--- START ---

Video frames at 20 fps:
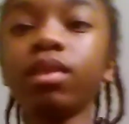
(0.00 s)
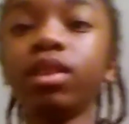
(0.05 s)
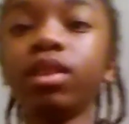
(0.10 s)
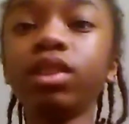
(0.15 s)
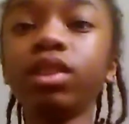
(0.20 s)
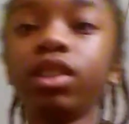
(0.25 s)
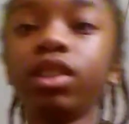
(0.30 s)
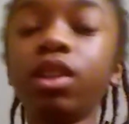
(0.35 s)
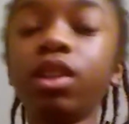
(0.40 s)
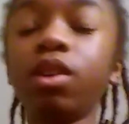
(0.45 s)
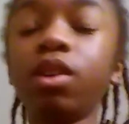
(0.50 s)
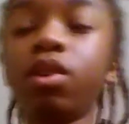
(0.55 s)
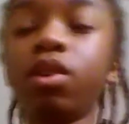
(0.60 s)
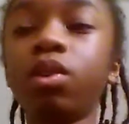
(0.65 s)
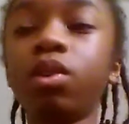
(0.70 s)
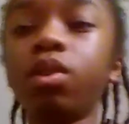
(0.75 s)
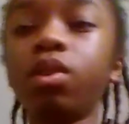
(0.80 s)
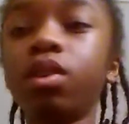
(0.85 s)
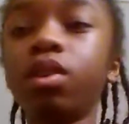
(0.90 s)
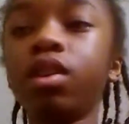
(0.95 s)

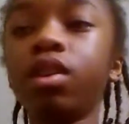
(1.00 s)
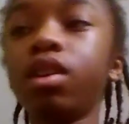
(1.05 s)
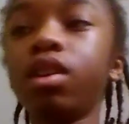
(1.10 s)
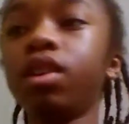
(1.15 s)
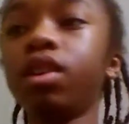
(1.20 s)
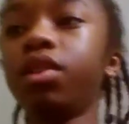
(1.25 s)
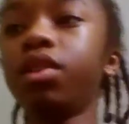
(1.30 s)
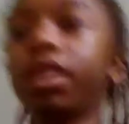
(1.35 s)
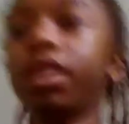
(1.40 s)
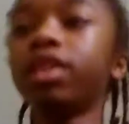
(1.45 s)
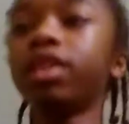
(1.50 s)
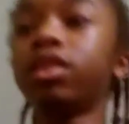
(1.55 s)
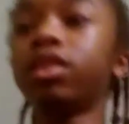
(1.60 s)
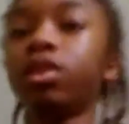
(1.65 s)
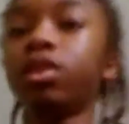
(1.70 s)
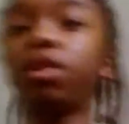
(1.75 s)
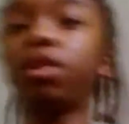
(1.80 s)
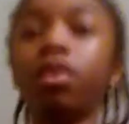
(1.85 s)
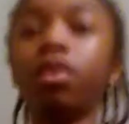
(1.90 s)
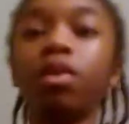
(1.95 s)
So yeah,
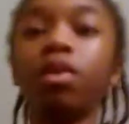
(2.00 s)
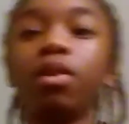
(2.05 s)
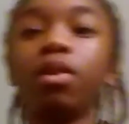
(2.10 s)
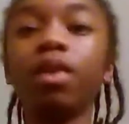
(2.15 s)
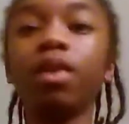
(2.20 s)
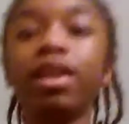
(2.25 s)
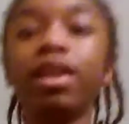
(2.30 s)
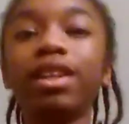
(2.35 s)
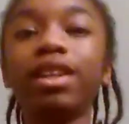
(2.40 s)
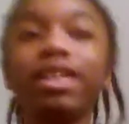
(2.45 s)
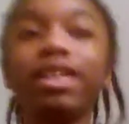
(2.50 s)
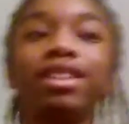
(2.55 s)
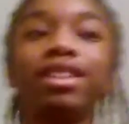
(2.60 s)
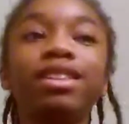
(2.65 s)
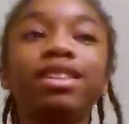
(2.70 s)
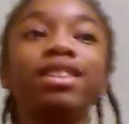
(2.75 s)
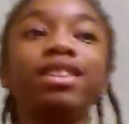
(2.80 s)
so and like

--- END ---

WORK INSTRUCTIONS> Above are the records; copy every one of them exactly and omit the images.

SOLUTION TO THIS TASK>
Video frames at 20 fps:
(0.00 s)
(0.05 s)
(0.10 s)
(0.15 s)
(0.20 s)
(0.25 s)
(0.30 s)
(0.35 s)
(0.40 s)
(0.45 s)
(0.50 s)
(0.55 s)
(0.60 s)
(0.65 s)
(0.70 s)
(0.75 s)
(0.80 s)
(0.85 s)
(0.90 s)
(0.95 s)

(1.00 s)
(1.05 s)
(1.10 s)
(1.15 s)
(1.20 s)
(1.25 s)
(1.30 s)
(1.35 s)
(1.40 s)
(1.45 s)
(1.50 s)
(1.55 s)
(1.60 s)
(1.65 s)
(1.70 s)
(1.75 s)
(1.80 s)
(1.85 s)
(1.90 s)
(1.95 s)
So yeah,
(2.00 s)
(2.05 s)
(2.10 s)
(2.15 s)
(2.20 s)
(2.25 s)
(2.30 s)
(2.35 s)
(2.40 s)
(2.45 s)
(2.50 s)
(2.55 s)
(2.60 s)
(2.65 s)
(2.70 s)
(2.75 s)
(2.80 s)
so and like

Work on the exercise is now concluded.